Recorded data
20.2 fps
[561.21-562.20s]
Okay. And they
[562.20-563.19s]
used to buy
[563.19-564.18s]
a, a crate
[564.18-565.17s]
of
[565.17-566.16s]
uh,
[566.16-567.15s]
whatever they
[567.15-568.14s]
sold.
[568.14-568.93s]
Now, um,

* * *

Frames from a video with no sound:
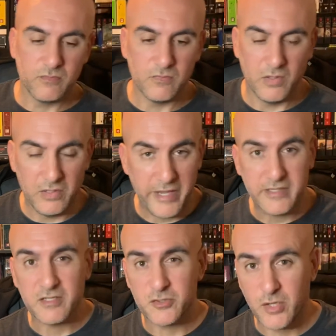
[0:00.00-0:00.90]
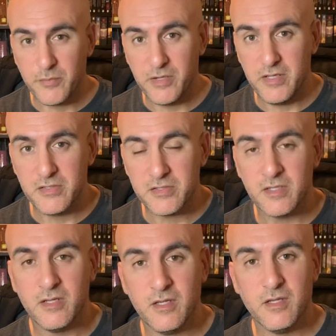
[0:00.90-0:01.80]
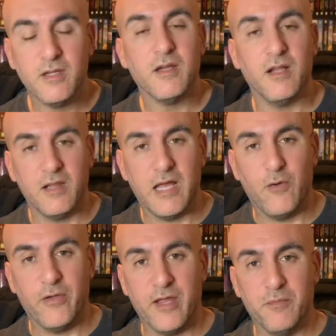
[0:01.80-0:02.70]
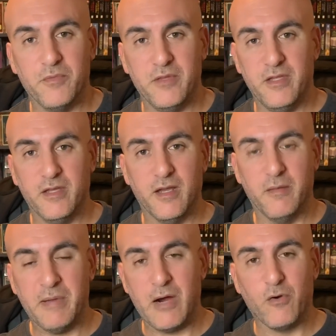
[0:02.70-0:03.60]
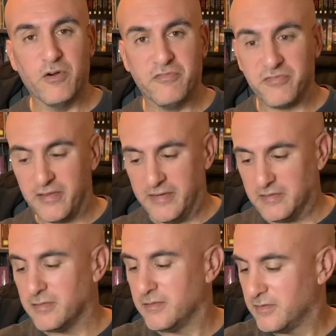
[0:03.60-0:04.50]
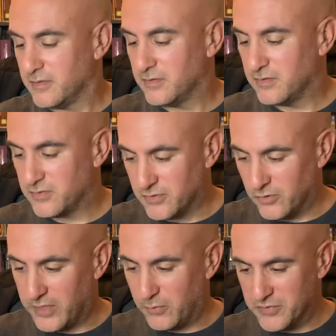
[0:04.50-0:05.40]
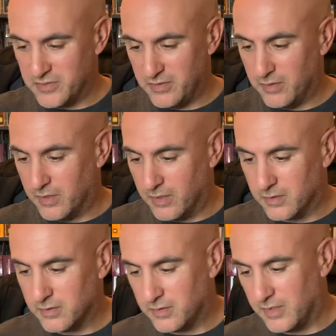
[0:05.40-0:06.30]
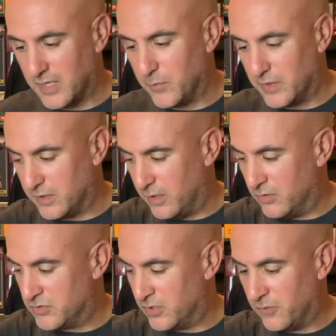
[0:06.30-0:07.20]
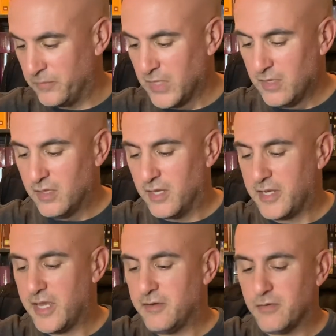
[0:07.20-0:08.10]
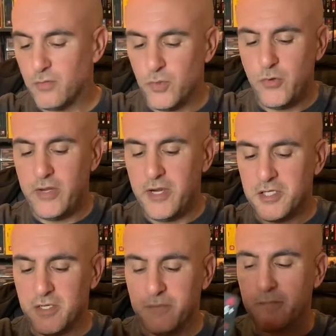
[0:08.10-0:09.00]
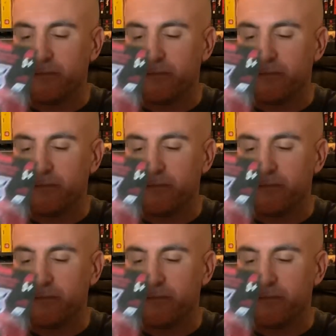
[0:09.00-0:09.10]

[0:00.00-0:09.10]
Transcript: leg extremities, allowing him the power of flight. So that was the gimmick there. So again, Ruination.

# [WHAT YOU ARE ASKED TO DO]
Restate the lines above from the one containing "[0:04.50-0:05.40]" through the one containing "Transcript: leg extremities, allowing", inclusive, exactly and without pictures.

# [RESPONSE]
[0:04.50-0:05.40]
[0:05.40-0:06.30]
[0:06.30-0:07.20]
[0:07.20-0:08.10]
[0:08.10-0:09.00]
[0:09.00-0:09.10]

[0:00.00-0:09.10]
Transcript: leg extremities, allowing him the power of flight. So that was the gimmick there. So again, Ruination.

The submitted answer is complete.